Мой старый дом, улица. Город. Прощайте.
Упаковываются чемоданы, пересматриваются
старые забытые вещи. Мама сидит над полу-
раскрытым чемоданом и тихо плачет. Я подошёл,
обнял её вздрагивающие плечи… «Сынок, уезжаем.
Там, на кладбище, самые близкие, родные!
Покидаем. Навсегда. Эвакуация…»
Эмиграция, мама… эмиграция.
И понеслись воспоминания в перестуке колёс и
станций…
Говорят, что дети, став взрослыми, не помнят себя
детьми.
Помнят.
Мне в 41-м было четыре года.
Многое стёрлось в памяти.
Но 42-й… Сибирь…
Небольшая станция, название которой для меня –
лучше песни или поэмы.
Станция Кормиловка.
Здесь были киевляне, москвичи, ленинградцы.
И всех приютила и накормила Кормиловка.
Это никогда не сотрётся и не забудется.
Лето в Сибири кончается быстро, и на огородах
есть всё: морковка, брюква, а у некоторых возле
дома, райки: маленькие терпкие яблочки из Рая.
Часто, пойманного в огородах, замурзанного, с
заплаканными глазами, меня заводили в дом, и
после обычных вопросов:
— …где папа?
— …на фронте.
— …письма пишет?
— …раньше писал, а теперь нету.
— …а мама где?
—…землю роет на стройке!
Меня мыли, кормили, а на рубашке появлялись
свежие заплаты.
Пустили завод и над ним зажглась красная звезда.
Маму перевели в цех.
На заводе нас знали все. Я ходил и пел песни. Пел
о синем платочке, о папанинцах на льдине, пел
«Священную войну». И когда пел «…родимый
город может спать спокойно», люди плакали.
Кто-то находил затерянный леденец или кусочек
сахара, и кто-то целовал меня и ерошил мои волосы.
Вечерами я боялся заходить в пустую комнату.
И засыпал на скамейке под рябиной, в саду райпо-
требсоюза. Сонного, продрогшего, мама заносила
меня домой.
…Потом я заболел. Мама на руках отнесла меня в
больницу. Нас было шестеро ребятишек в палате.
Я впервые услышал, это страшное слово – туберкулёз.
Детей в больницах становилось всё меньше и меньше.
Нянюшки плакали, когда их выносили.
Из палаты вышел я один.
Около года валялся дома. Мама, завернув меня в
одеяло, большого, нескладного, тащила на руках на
поляну перед станцией. Позже выводила в лес.

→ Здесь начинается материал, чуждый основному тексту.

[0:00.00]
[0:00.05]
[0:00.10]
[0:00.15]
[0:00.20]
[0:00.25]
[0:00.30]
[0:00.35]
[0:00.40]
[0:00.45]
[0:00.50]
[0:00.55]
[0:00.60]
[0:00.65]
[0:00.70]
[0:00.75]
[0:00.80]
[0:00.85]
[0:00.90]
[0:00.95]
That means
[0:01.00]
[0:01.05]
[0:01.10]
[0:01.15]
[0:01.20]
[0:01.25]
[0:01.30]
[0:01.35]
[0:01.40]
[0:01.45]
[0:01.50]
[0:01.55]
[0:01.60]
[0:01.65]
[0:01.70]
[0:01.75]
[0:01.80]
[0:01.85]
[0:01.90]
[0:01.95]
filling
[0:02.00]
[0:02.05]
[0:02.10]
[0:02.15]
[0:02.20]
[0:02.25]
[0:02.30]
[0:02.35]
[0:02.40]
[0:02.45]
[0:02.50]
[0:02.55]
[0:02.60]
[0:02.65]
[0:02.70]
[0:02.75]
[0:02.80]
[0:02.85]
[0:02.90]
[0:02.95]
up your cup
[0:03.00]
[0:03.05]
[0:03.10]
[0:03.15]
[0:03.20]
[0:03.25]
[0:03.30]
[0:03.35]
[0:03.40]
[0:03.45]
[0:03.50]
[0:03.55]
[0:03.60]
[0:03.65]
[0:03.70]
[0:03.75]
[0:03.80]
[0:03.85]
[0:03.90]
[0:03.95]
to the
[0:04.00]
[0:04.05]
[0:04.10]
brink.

За железнодорожным полотном, собрав кружку
ягод, мы ели их по одной, а мама рассказывала
о Киеве и об отце…
Потом был день Победы!
Мы, ребятишки торчали на станции днями,
а взрослые приходили туда после работы. Когда
солдат выходил на нашей станции, все кидались к
нему:
— Моего не видал та…м?
Он низко кланялся старикам, а затем поцеловав
землю, подходил к бабам в чёрных косынках,
стоявшим поодаль.
Уже многие пришли домой. Вернулся и мой отец.
Но я всё ходил и ходил встречать тех, кого ждали…
Дорога катит по мне. Война гонится за мной.
Сибирь. Станция Кормиловка. Женщины в тёмных
косынках… в моё сердце.
Навсегда.
Мы, обнявшись, сидим
на чемодане воспоминаний.
Мама тихо плачет и смотрит
на фотографию.
На фотографии стоит
солдат, мой отец. Снег на ушанке,
снег на шинели.
Война. Зима 42-го года….
Тридцать лет спустя…
Метель. Мы идём по кладбищу, медленно прокладывая
путь по сугробам, впереди — отец, а я за ним.
“…Знаешь, если ты когда-нибудь не сможешь
отыскать дороги к родным могилам, стань спиной
к старым воротам, посмотри в небо, – и ты увидишь
старую берёзу,” – говорит он и кладёт ладонь на за-
снеженный ствол…
Года идут.
Летят года.
Я не радовал тебя в детстве и огорчал в юности, и
вот теперь я молюсь, кричу в небо Америки:
“Прости меня, отец…” …I cry to the sky – и вижу
там, высоко-высоко в небе, твою берёзу.
И я прошу, молю: скажи берёза, “Кадиш” на могиле.